What you need to do:
Your task is to give the listing below back word for word, pictures excluded.

Material to process:

--------------------------------

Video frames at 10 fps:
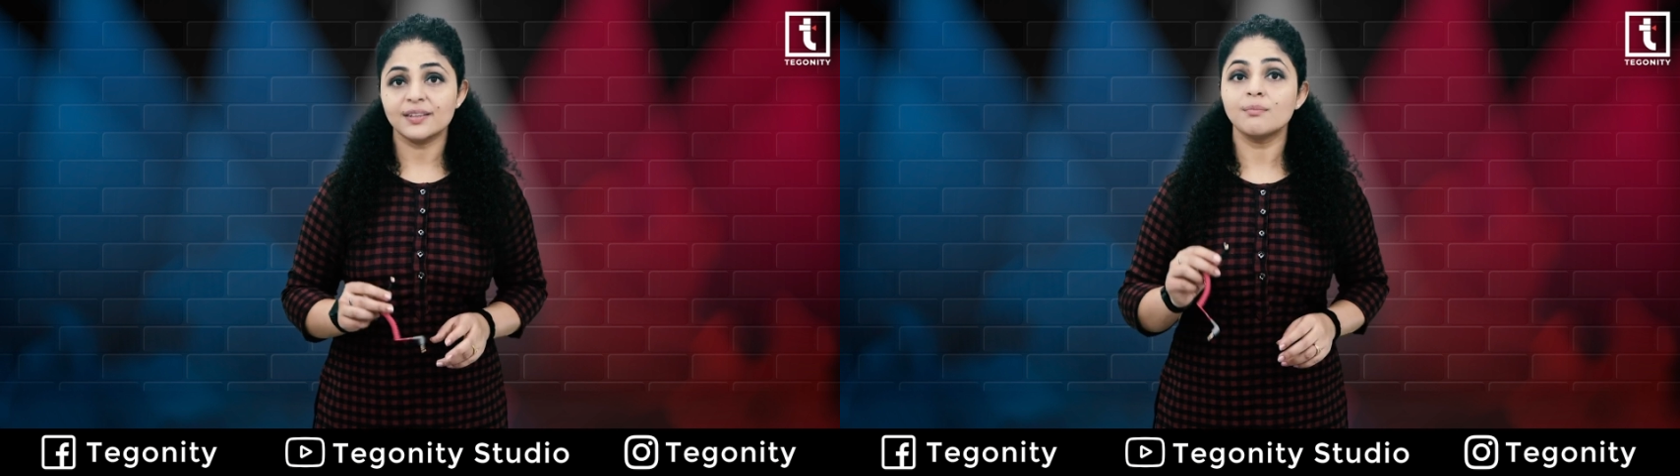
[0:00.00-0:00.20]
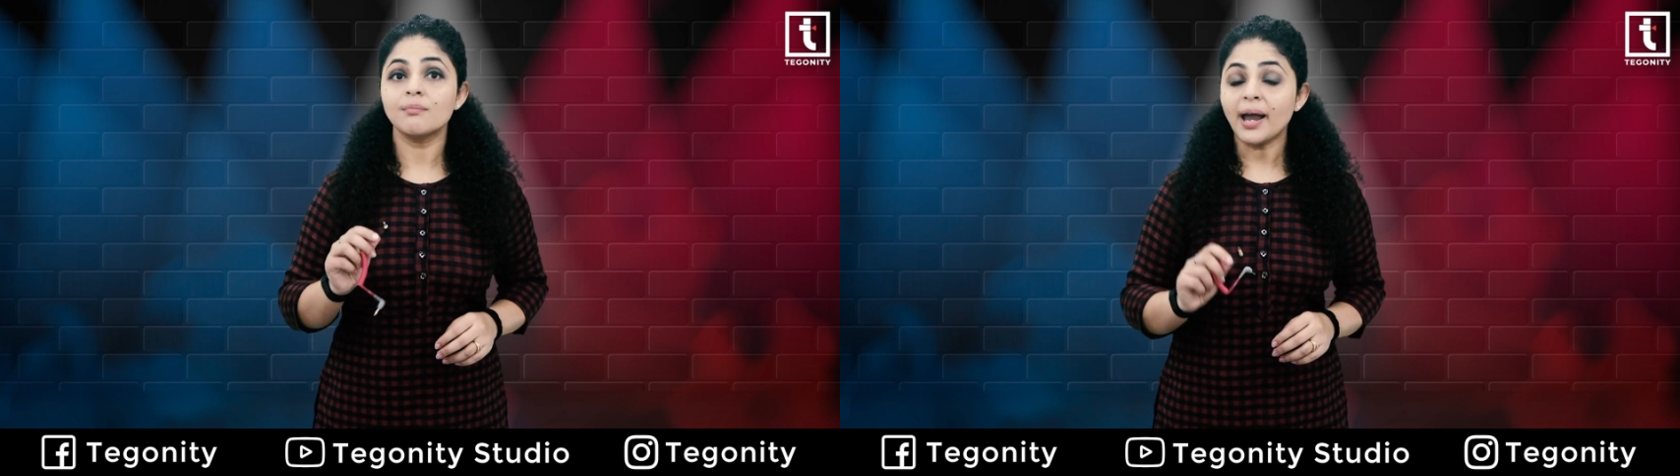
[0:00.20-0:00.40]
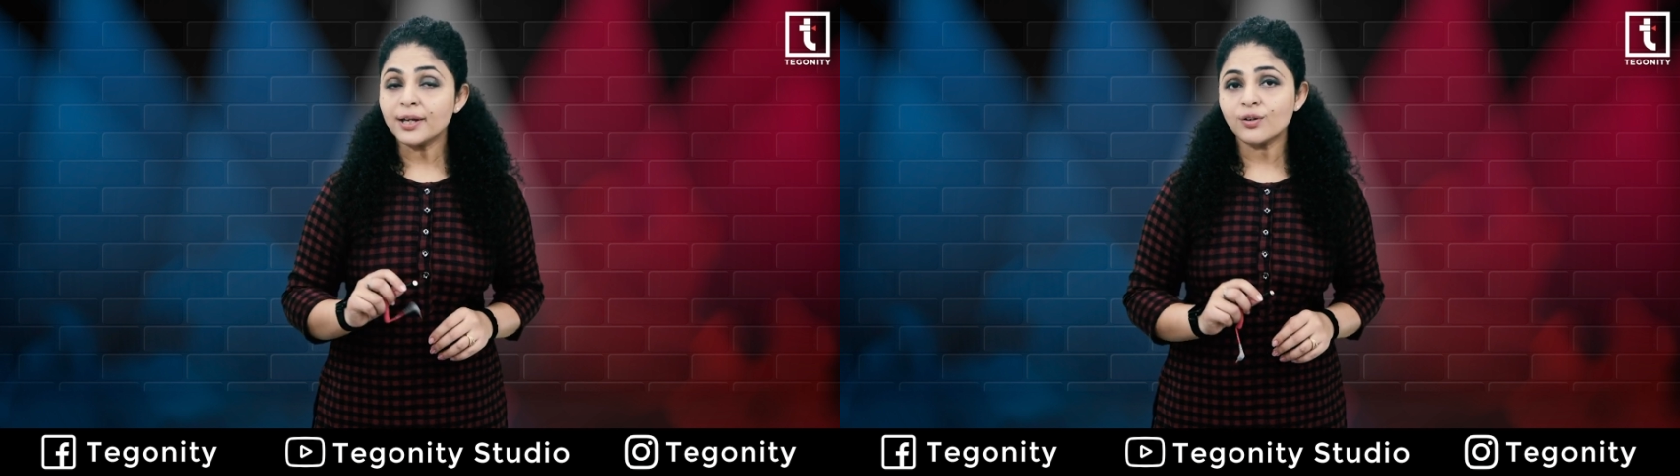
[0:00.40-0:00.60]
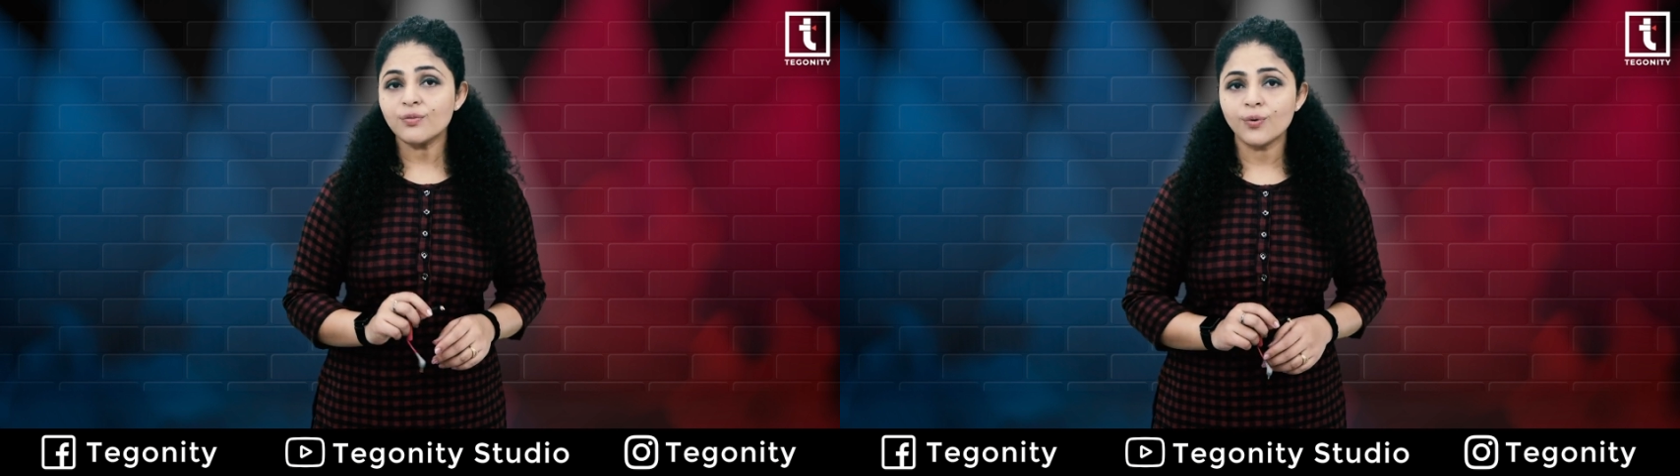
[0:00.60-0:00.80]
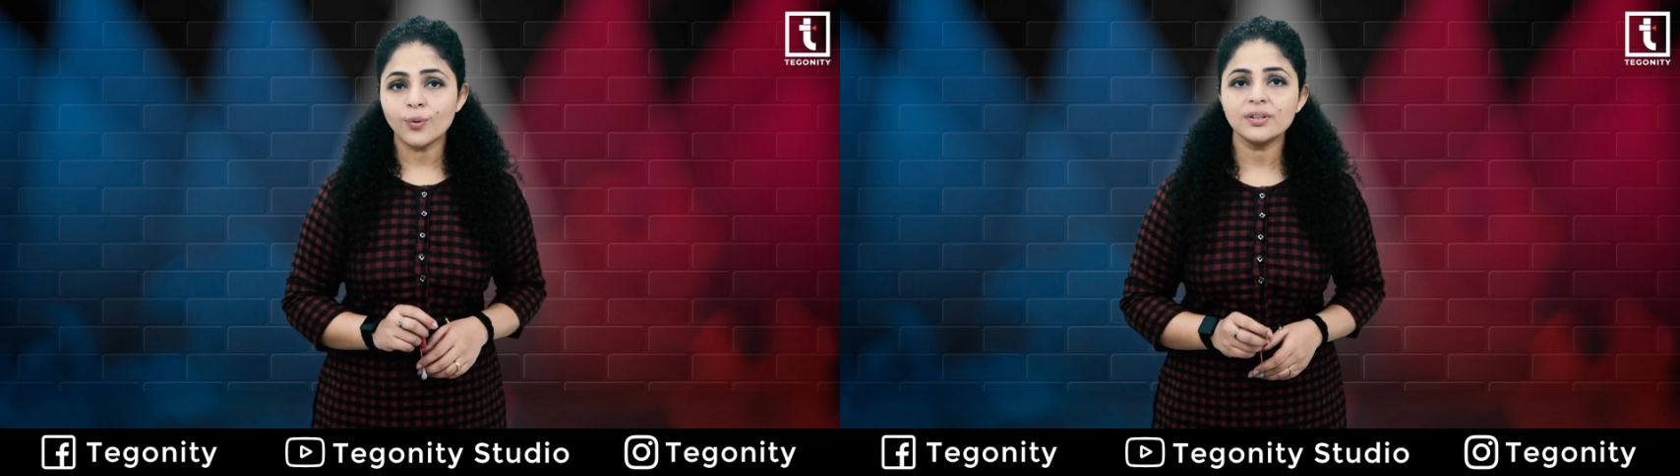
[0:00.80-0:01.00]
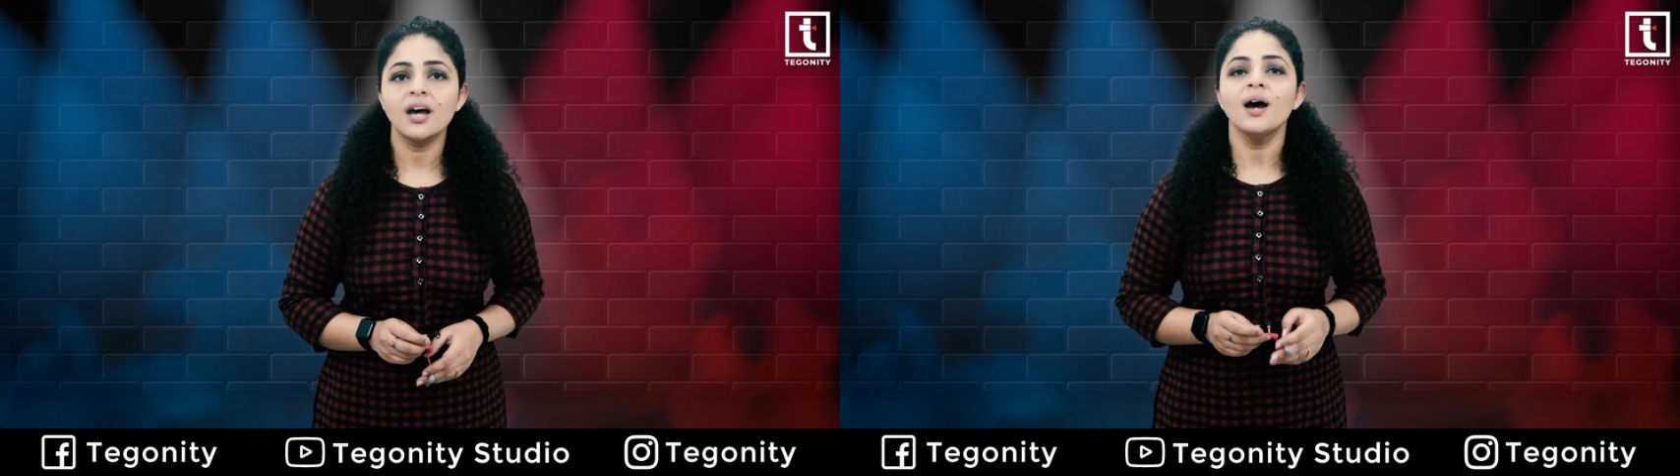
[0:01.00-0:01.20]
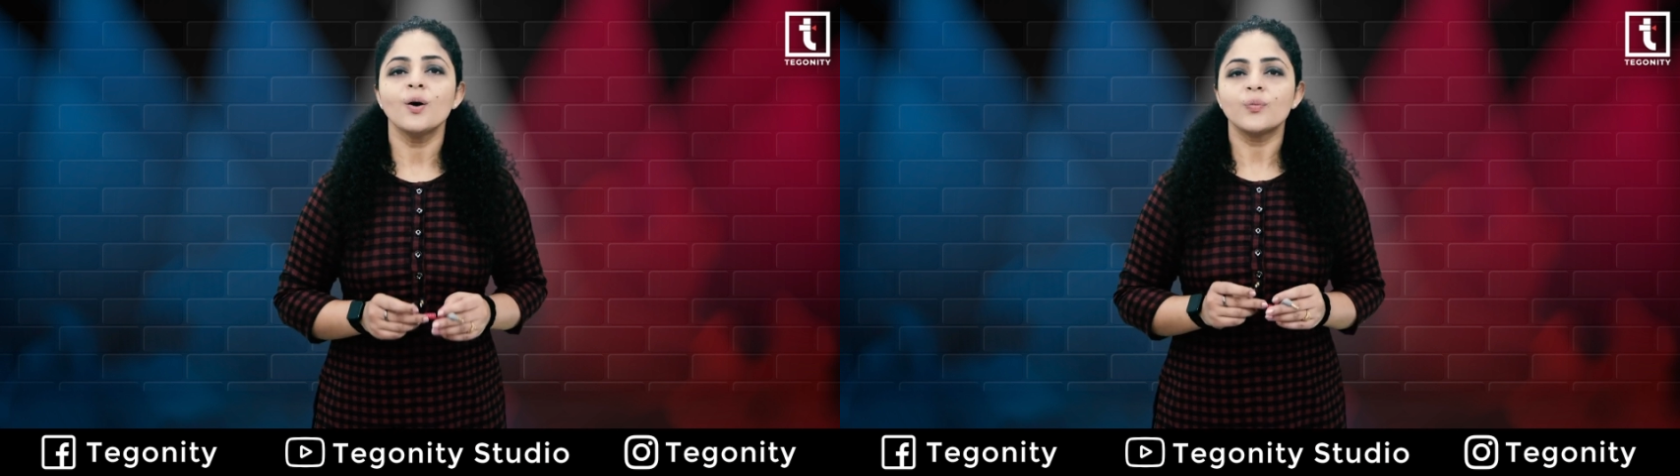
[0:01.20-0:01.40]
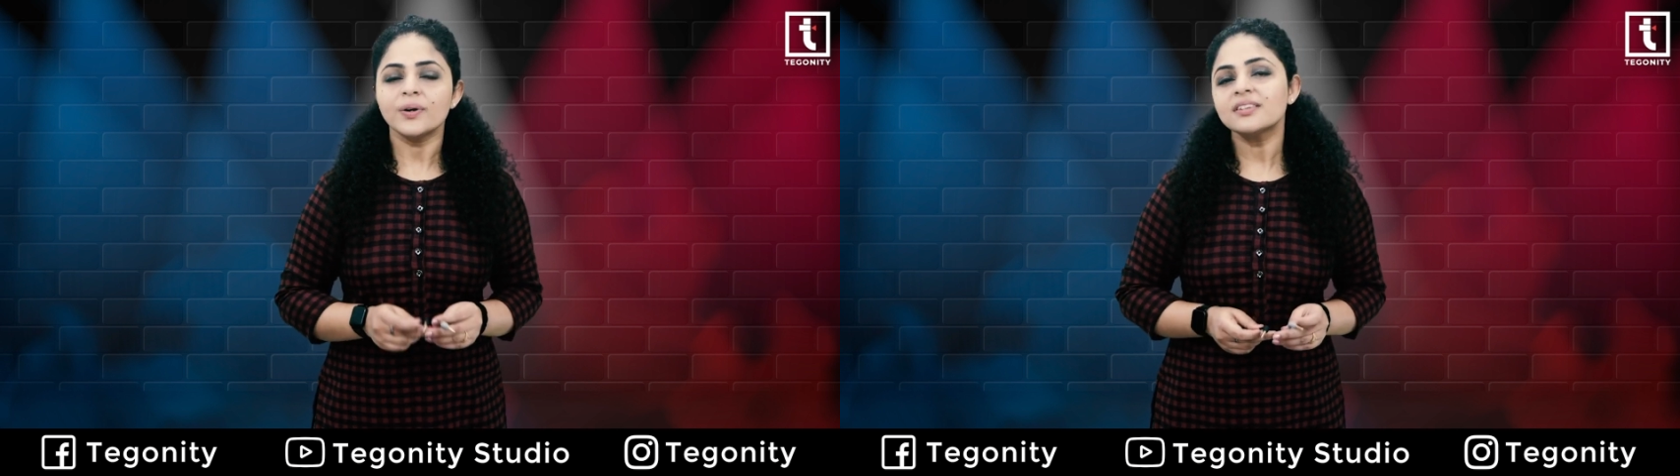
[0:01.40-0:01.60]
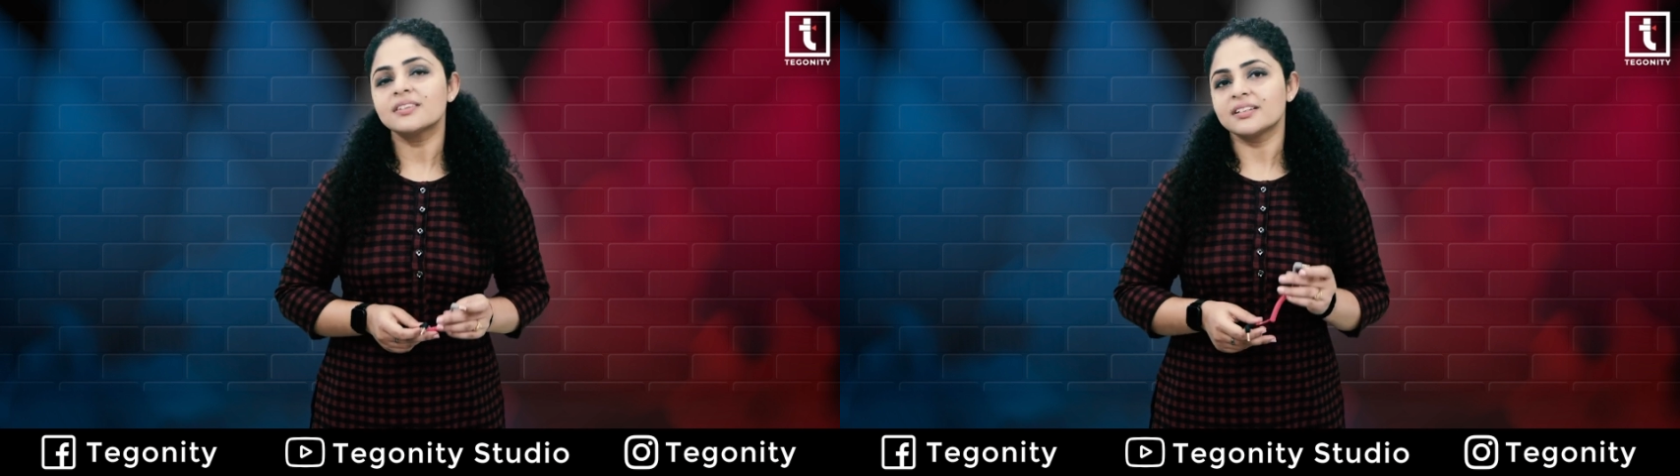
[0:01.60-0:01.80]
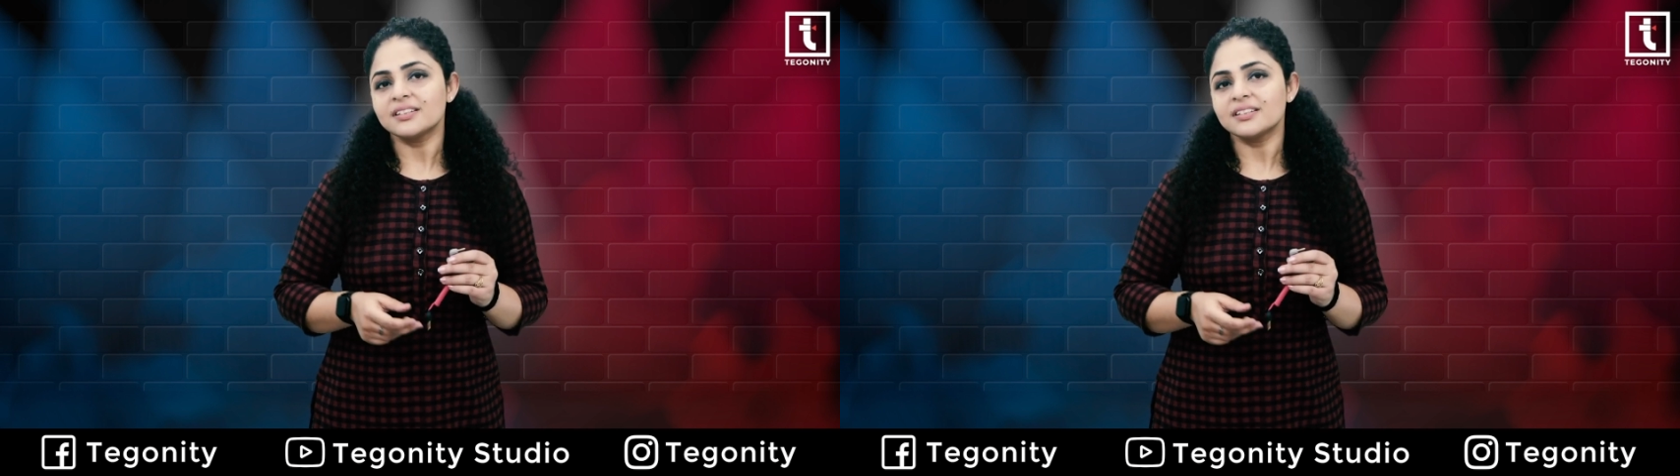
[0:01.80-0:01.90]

the microphone with the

--------------------------------

Task result:
Video frames at 10 fps:
[0:00.00-0:00.20]
[0:00.20-0:00.40]
[0:00.40-0:00.60]
[0:00.60-0:00.80]
[0:00.80-0:01.00]
[0:01.00-0:01.20]
[0:01.20-0:01.40]
[0:01.40-0:01.60]
[0:01.60-0:01.80]
[0:01.80-0:01.90]

the microphone with the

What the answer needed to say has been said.